_Records:_
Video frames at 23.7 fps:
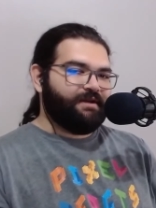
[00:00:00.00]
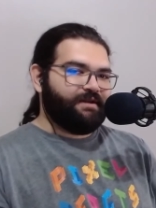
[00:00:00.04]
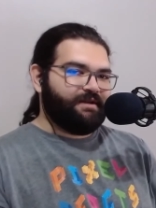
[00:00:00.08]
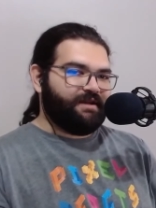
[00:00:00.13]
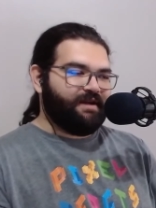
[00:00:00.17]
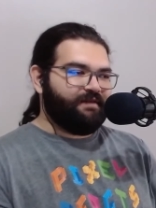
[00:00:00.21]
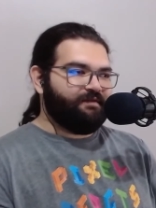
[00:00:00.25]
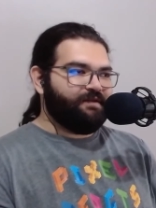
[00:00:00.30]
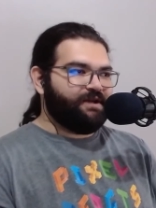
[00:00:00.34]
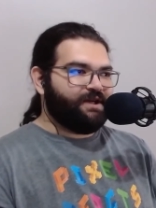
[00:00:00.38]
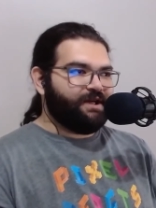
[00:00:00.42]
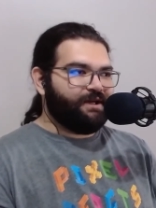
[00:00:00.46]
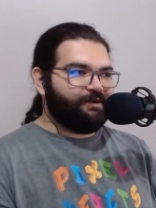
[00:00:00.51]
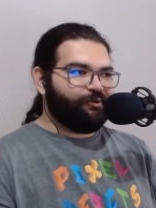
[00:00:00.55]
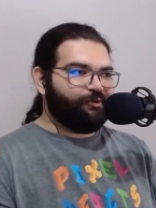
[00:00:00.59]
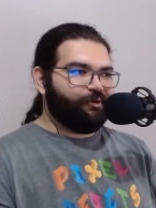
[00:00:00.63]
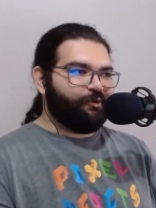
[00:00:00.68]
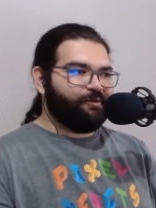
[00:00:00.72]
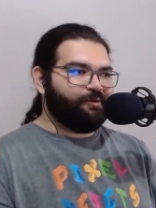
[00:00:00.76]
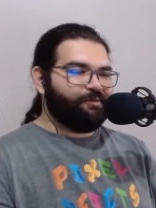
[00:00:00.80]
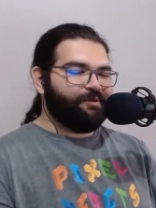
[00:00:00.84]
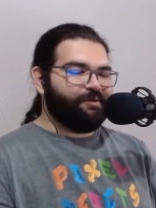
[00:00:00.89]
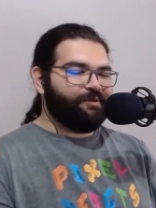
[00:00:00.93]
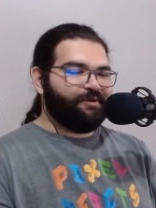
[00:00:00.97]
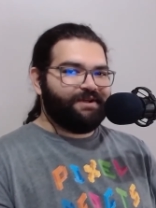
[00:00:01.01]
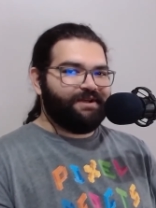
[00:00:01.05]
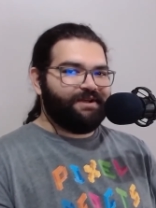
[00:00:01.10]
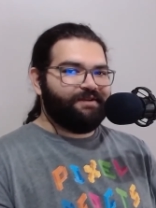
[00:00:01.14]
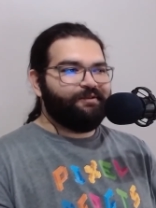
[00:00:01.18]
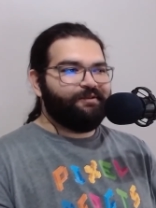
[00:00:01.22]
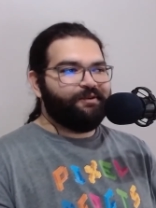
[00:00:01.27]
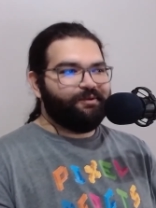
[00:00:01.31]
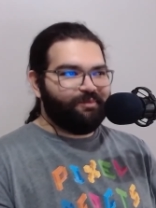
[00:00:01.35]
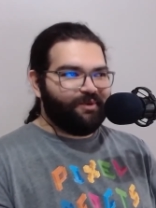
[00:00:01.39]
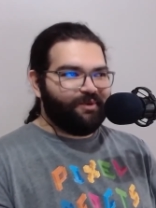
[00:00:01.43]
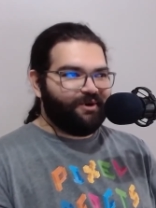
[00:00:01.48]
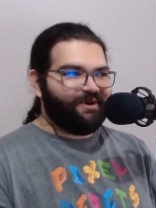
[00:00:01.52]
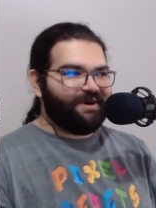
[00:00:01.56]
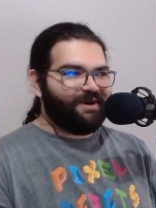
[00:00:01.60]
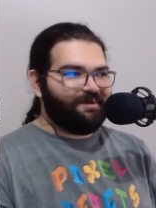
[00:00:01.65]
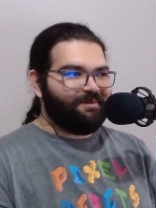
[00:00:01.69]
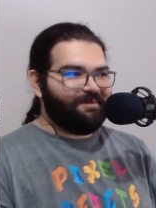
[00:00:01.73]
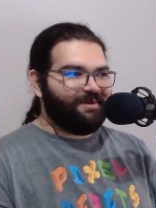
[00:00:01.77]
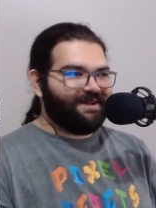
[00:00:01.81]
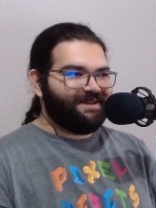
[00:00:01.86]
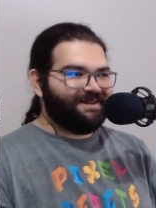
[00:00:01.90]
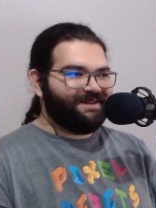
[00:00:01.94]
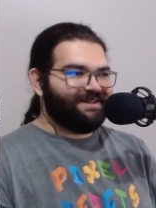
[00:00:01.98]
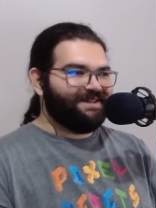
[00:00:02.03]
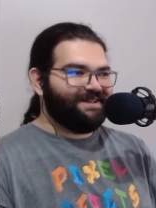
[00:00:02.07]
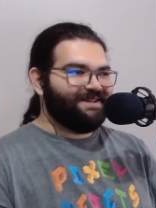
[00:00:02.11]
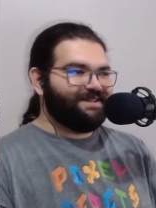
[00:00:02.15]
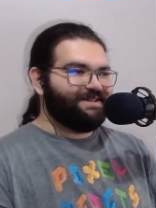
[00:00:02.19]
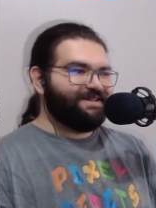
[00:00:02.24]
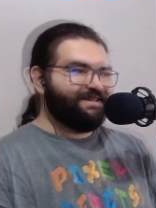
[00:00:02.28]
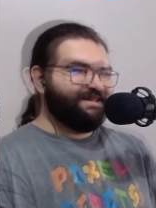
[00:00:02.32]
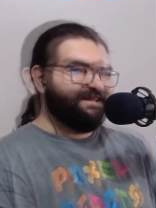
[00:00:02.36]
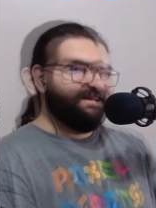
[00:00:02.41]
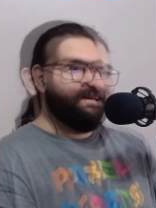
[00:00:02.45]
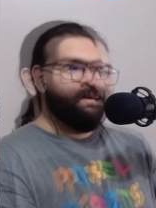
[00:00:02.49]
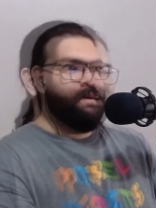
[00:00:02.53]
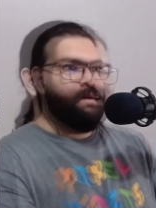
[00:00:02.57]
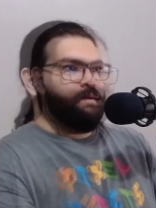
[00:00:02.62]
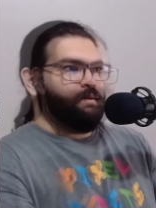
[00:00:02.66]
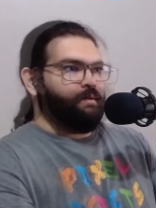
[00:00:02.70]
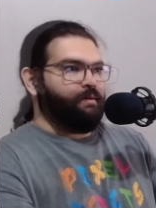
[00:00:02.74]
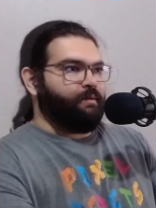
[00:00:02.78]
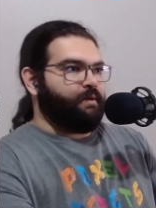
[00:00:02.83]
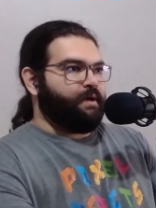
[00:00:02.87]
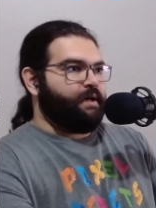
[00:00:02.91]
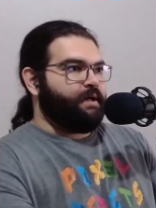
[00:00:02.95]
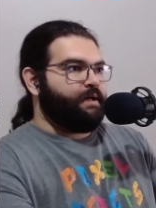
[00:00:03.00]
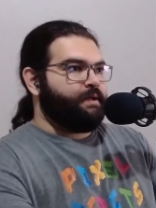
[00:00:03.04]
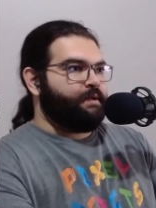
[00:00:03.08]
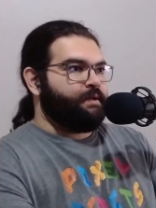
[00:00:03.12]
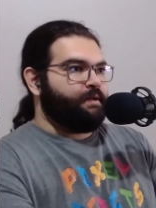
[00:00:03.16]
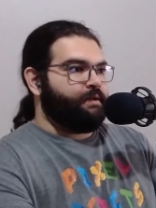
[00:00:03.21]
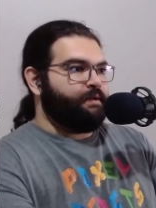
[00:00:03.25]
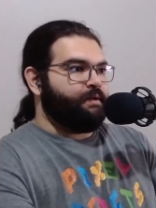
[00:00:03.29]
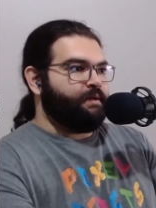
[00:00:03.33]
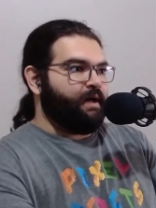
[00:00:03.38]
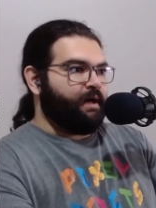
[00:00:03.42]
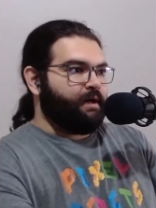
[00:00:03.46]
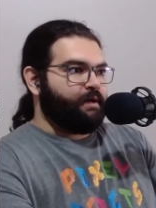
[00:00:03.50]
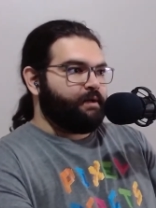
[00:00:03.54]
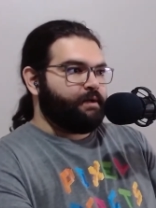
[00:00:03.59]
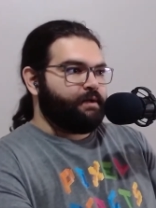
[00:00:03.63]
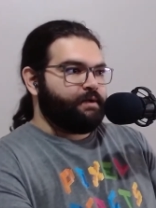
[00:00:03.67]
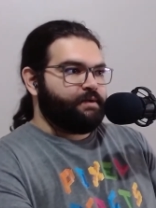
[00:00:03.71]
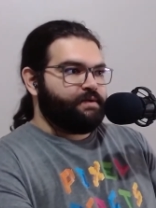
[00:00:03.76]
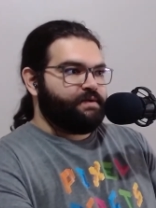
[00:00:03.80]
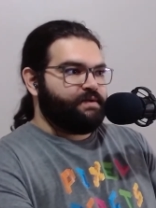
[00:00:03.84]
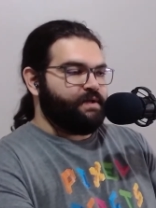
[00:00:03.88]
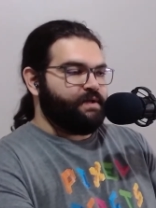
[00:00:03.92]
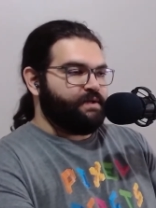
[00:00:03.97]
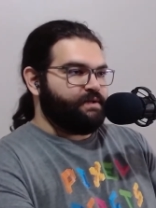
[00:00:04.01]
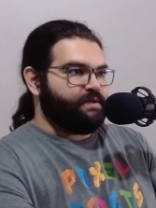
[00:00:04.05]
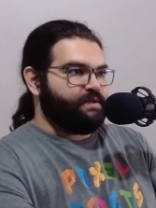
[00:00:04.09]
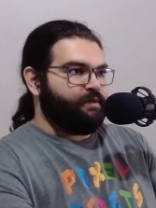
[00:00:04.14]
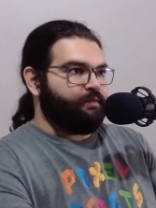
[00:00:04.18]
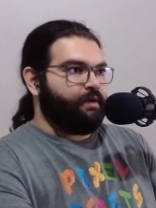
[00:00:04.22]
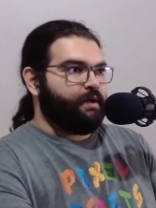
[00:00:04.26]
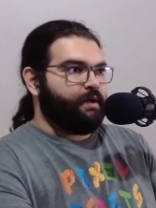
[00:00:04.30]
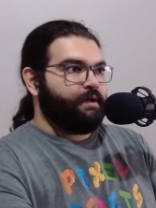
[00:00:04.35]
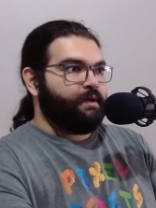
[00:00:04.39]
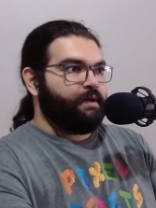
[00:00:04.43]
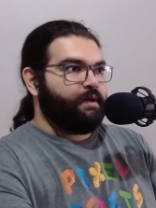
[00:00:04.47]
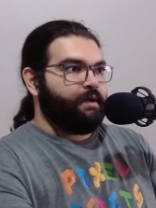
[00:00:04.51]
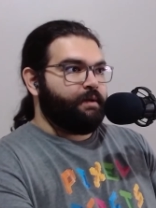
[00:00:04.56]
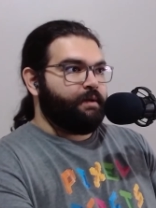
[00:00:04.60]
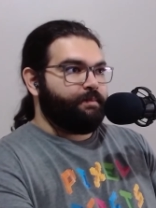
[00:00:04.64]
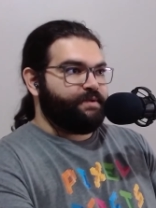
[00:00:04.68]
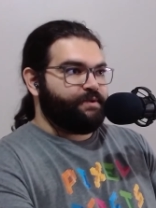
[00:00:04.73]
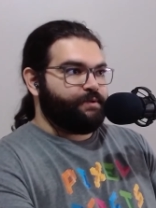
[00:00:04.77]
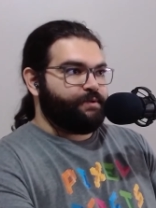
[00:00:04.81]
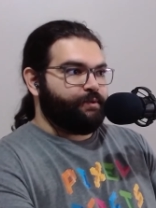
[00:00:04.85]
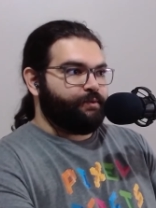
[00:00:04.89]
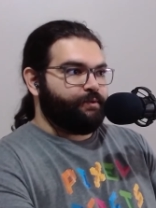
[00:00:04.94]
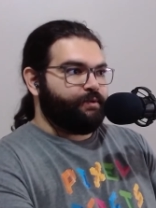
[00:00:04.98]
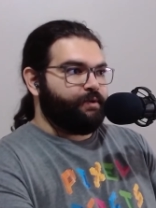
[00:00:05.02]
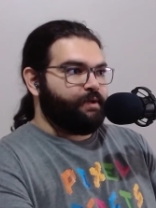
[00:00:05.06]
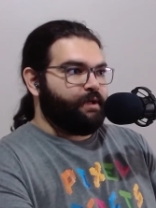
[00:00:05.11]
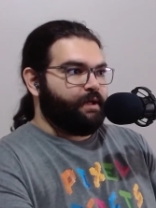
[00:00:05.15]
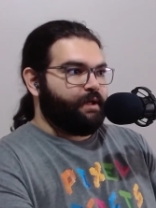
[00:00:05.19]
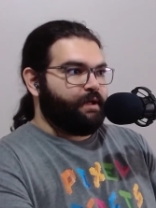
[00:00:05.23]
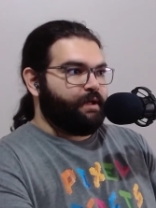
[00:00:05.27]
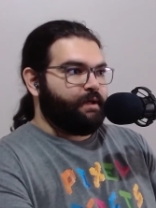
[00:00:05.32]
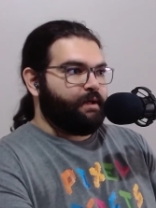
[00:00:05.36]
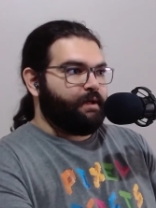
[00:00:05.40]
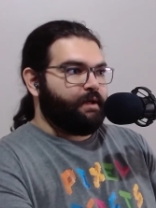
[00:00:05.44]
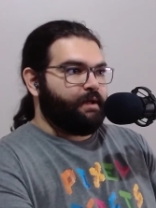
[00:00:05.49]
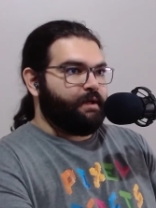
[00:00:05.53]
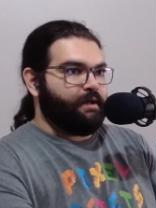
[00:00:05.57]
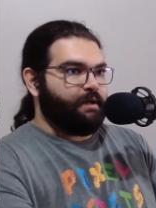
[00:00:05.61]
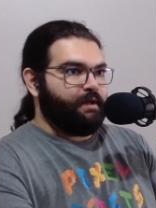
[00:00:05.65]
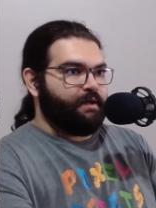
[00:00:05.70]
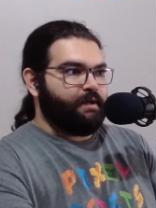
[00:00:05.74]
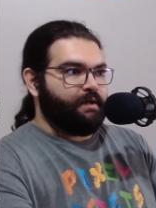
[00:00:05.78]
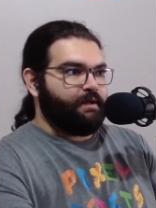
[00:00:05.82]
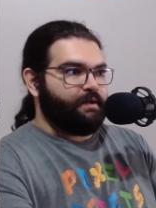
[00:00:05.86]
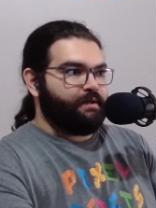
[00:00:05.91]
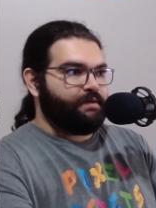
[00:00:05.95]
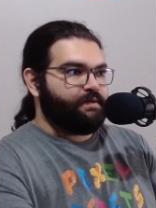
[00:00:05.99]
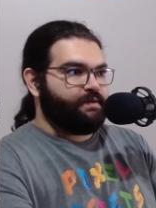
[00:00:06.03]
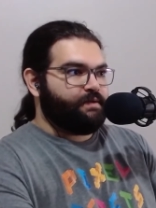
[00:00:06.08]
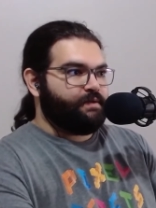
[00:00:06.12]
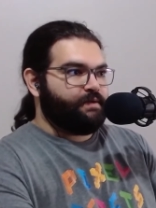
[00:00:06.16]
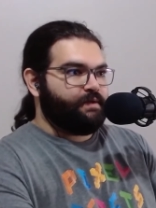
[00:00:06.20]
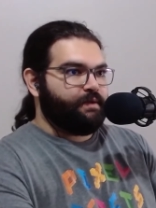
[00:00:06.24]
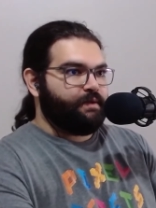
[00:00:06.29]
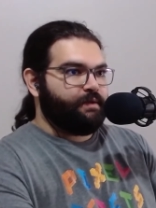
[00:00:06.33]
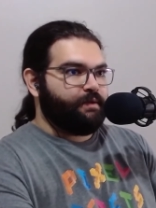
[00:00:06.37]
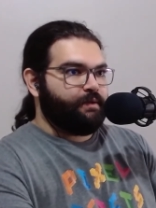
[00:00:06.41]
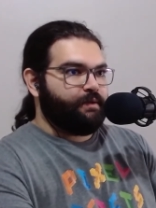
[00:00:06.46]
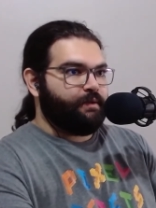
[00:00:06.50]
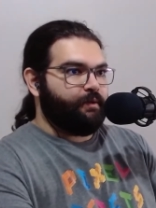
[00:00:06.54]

Then we can talk even more about this. Alright, Dark Season 1 Episode 3 and let's go.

_Exercise details:_
Starting at the line with "[00:00:04.51]", transcribe the listing above exactly through its last line. No picture belongs in the transcription.

_Answer section:_
[00:00:04.51]
[00:00:04.56]
[00:00:04.60]
[00:00:04.64]
[00:00:04.68]
[00:00:04.73]
[00:00:04.77]
[00:00:04.81]
[00:00:04.85]
[00:00:04.89]
[00:00:04.94]
[00:00:04.98]
[00:00:05.02]
[00:00:05.06]
[00:00:05.11]
[00:00:05.15]
[00:00:05.19]
[00:00:05.23]
[00:00:05.27]
[00:00:05.32]
[00:00:05.36]
[00:00:05.40]
[00:00:05.44]
[00:00:05.49]
[00:00:05.53]
[00:00:05.57]
[00:00:05.61]
[00:00:05.65]
[00:00:05.70]
[00:00:05.74]
[00:00:05.78]
[00:00:05.82]
[00:00:05.86]
[00:00:05.91]
[00:00:05.95]
[00:00:05.99]
[00:00:06.03]
[00:00:06.08]
[00:00:06.12]
[00:00:06.16]
[00:00:06.20]
[00:00:06.24]
[00:00:06.29]
[00:00:06.33]
[00:00:06.37]
[00:00:06.41]
[00:00:06.46]
[00:00:06.50]
[00:00:06.54]

Then we can talk even more about this. Alright, Dark Season 1 Episode 3 and let's go.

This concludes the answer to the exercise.